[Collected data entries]
******************************

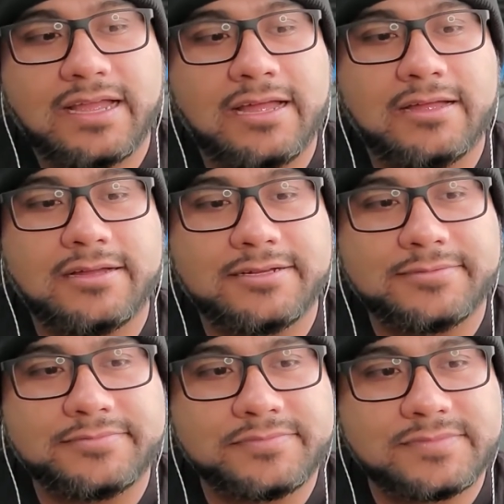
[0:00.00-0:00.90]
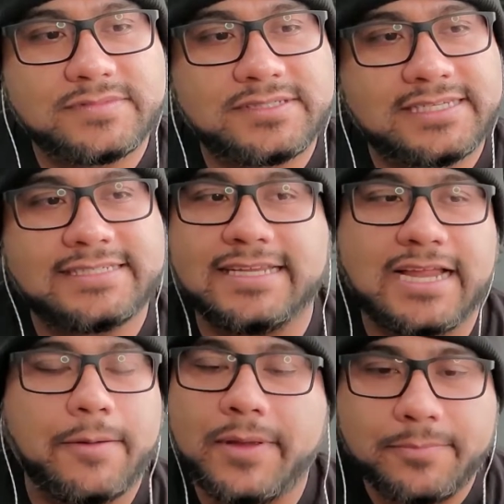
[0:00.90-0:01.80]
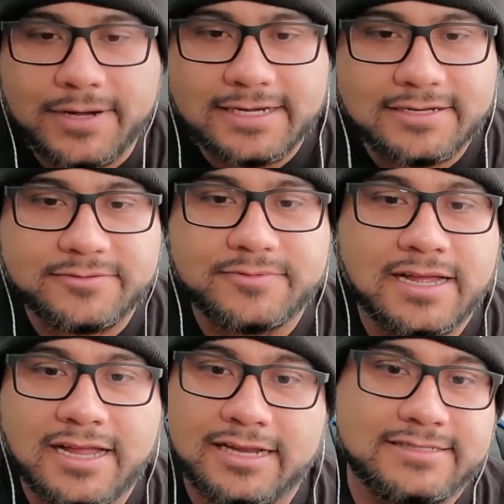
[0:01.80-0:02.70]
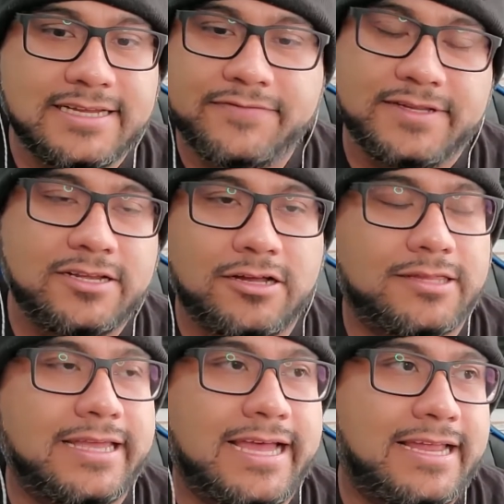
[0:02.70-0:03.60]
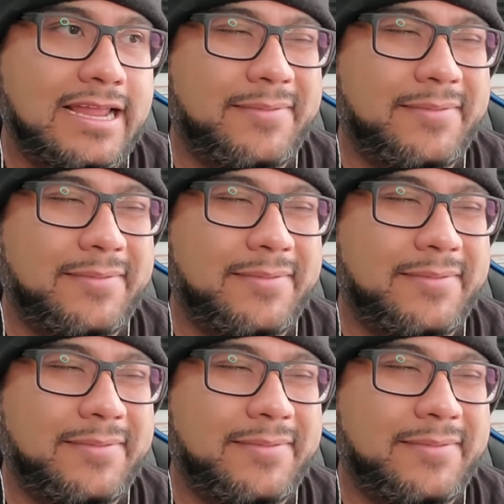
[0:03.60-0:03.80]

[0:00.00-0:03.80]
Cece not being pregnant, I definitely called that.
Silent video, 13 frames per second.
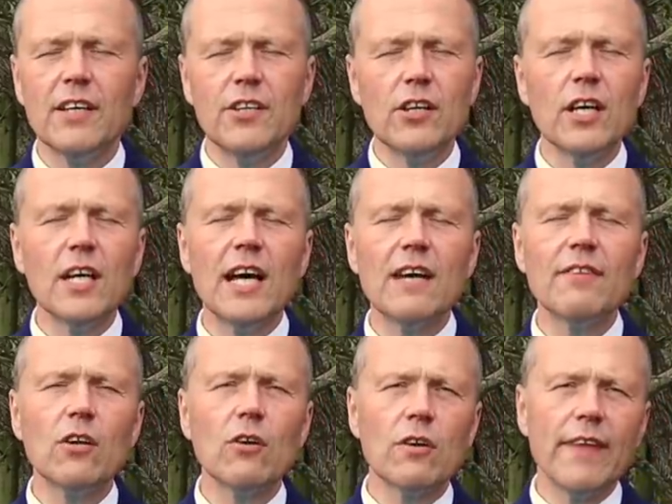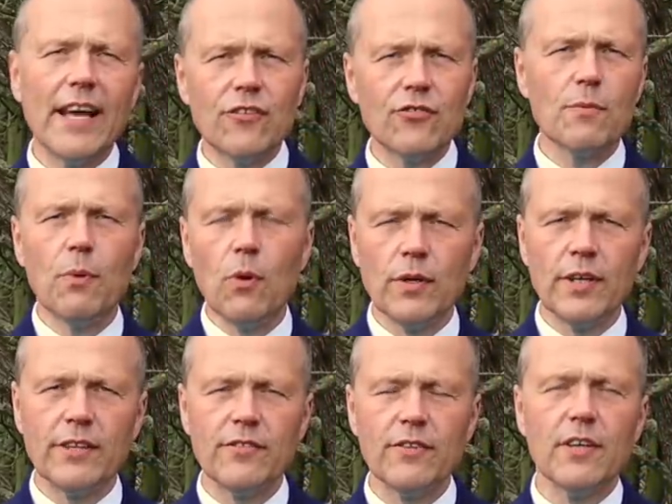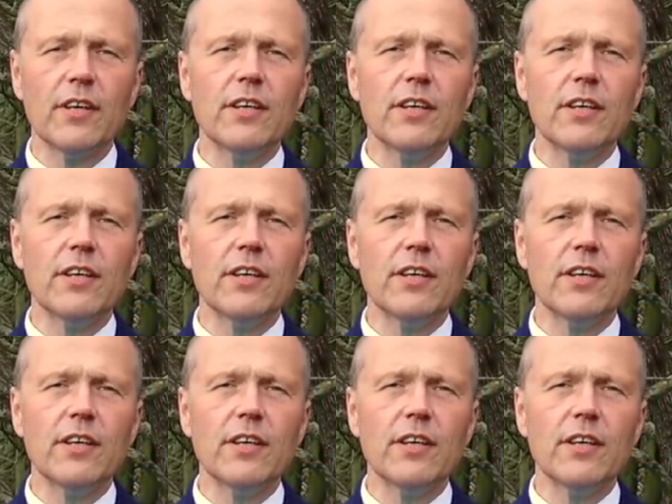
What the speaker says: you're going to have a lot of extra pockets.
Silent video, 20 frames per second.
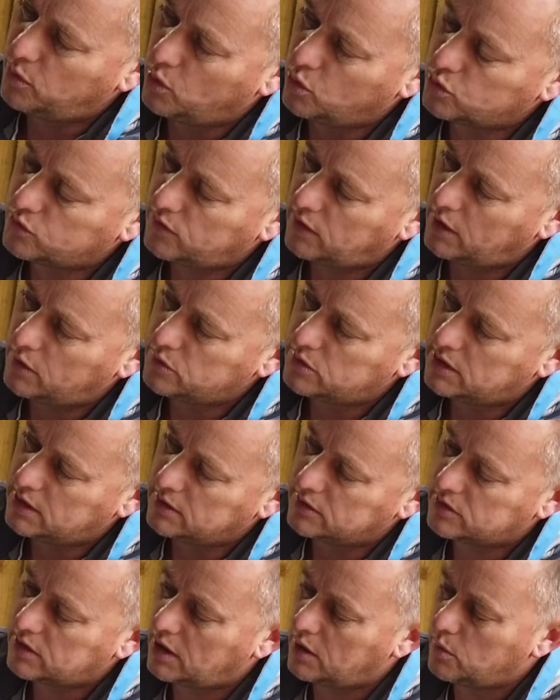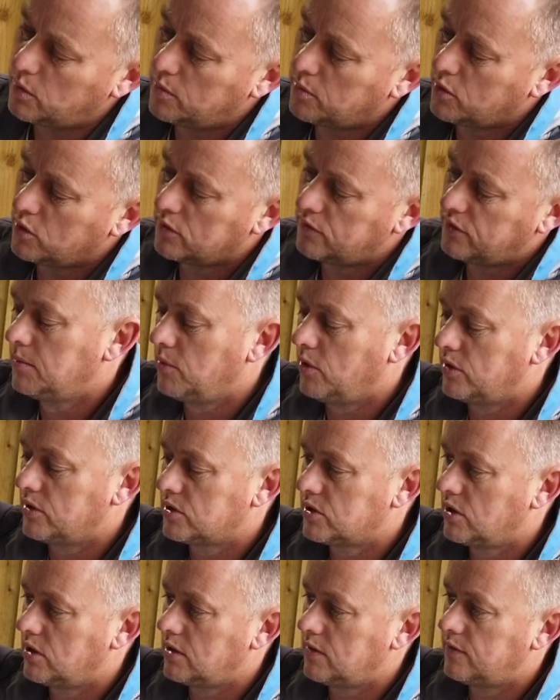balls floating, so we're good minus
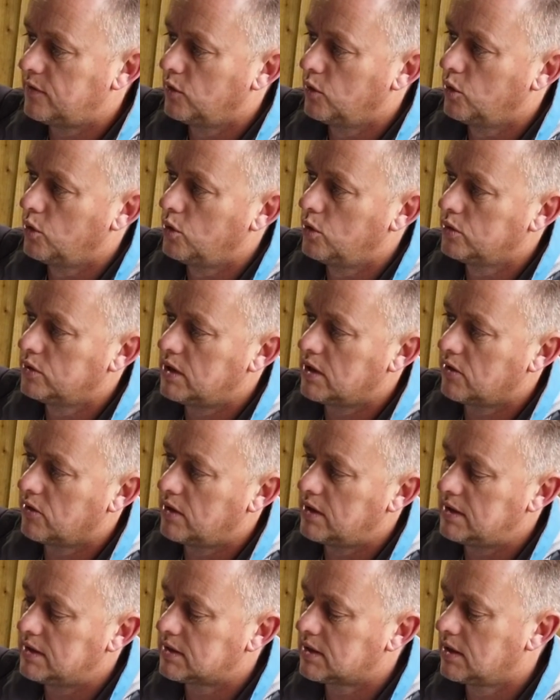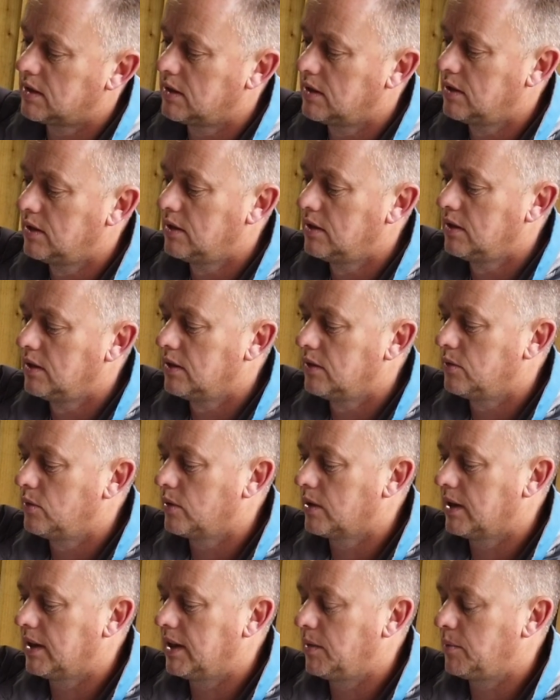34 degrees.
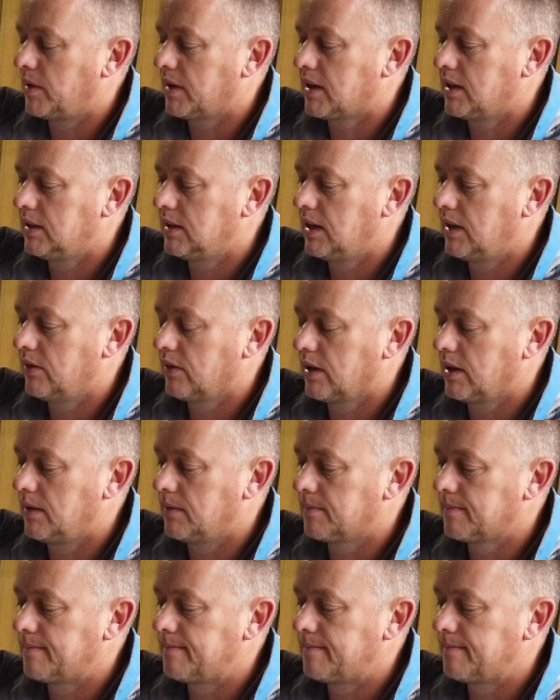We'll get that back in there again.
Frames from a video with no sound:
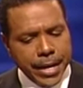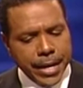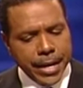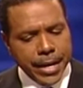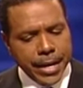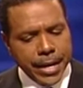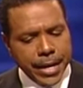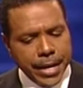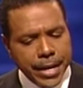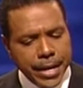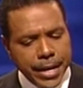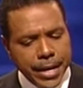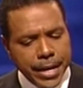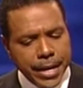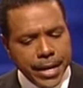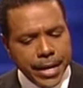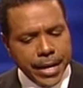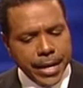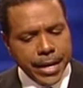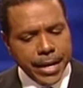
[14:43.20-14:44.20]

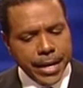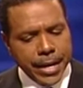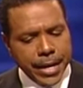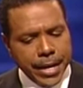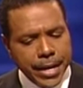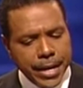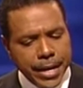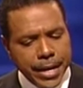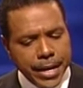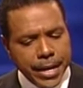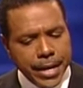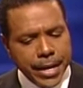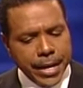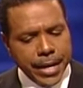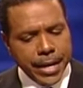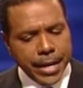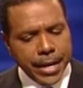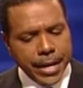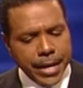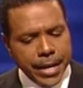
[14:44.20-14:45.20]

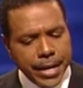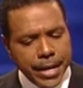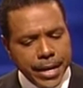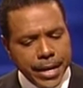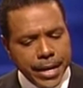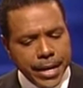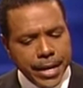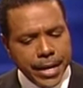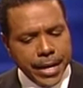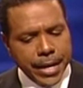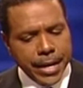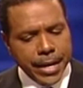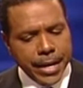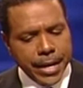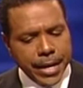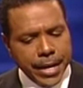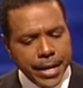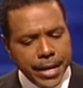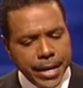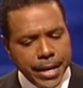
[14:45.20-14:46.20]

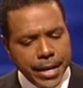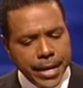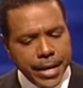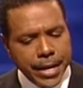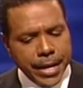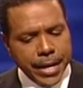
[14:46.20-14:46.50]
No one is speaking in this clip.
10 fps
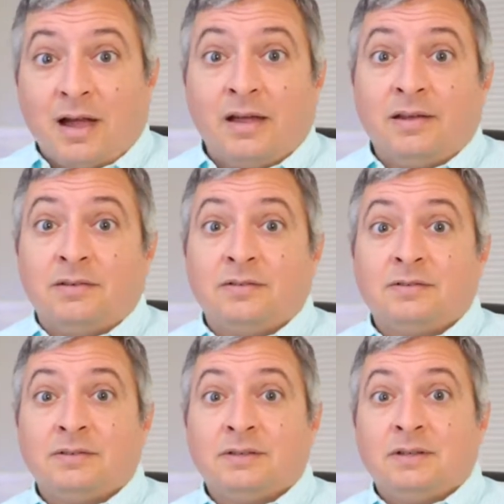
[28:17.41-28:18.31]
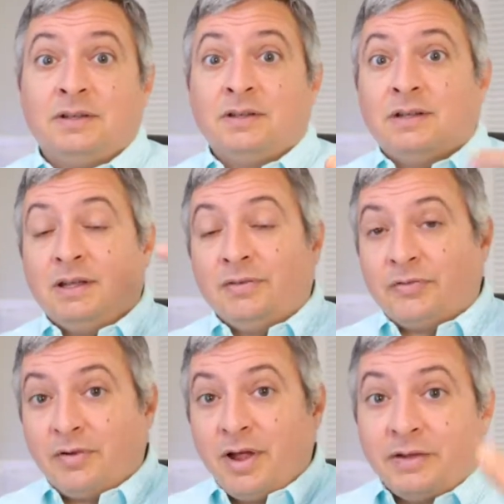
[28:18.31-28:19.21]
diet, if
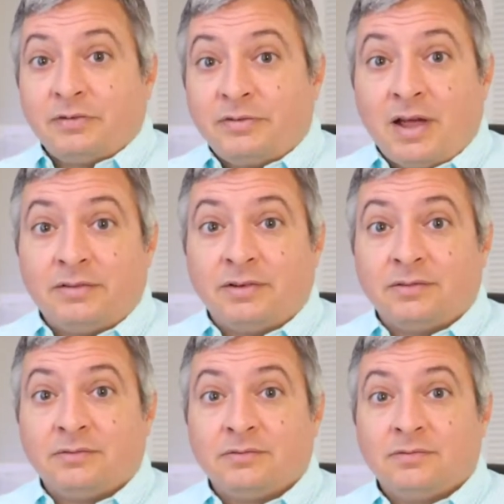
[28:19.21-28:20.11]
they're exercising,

******************************

_EXERCISE DIRECTIONS:_ Apart from the pictures, the entries above are to be repeated in full and exactly.

_WORKED SOLUTION:_
[0:00.00-0:00.90]
[0:00.90-0:01.80]
[0:01.80-0:02.70]
[0:02.70-0:03.60]
[0:03.60-0:03.80]

[0:00.00-0:03.80]
Cece not being pregnant, I definitely called that.
Silent video, 13 frames per second.
What the speaker says: you're going to have a lot of extra pockets.
Silent video, 20 frames per second.
balls floating, so we're good minus
34 degrees.
We'll get that back in there again.
Frames from a video with no sound:
[14:43.20-14:44.20]

[14:44.20-14:45.20]

[14:45.20-14:46.20]

[14:46.20-14:46.50]
No one is speaking in this clip.
10 fps
[28:17.41-28:18.31]
[28:18.31-28:19.21]
diet, if
[28:19.21-28:20.11]
they're exercising,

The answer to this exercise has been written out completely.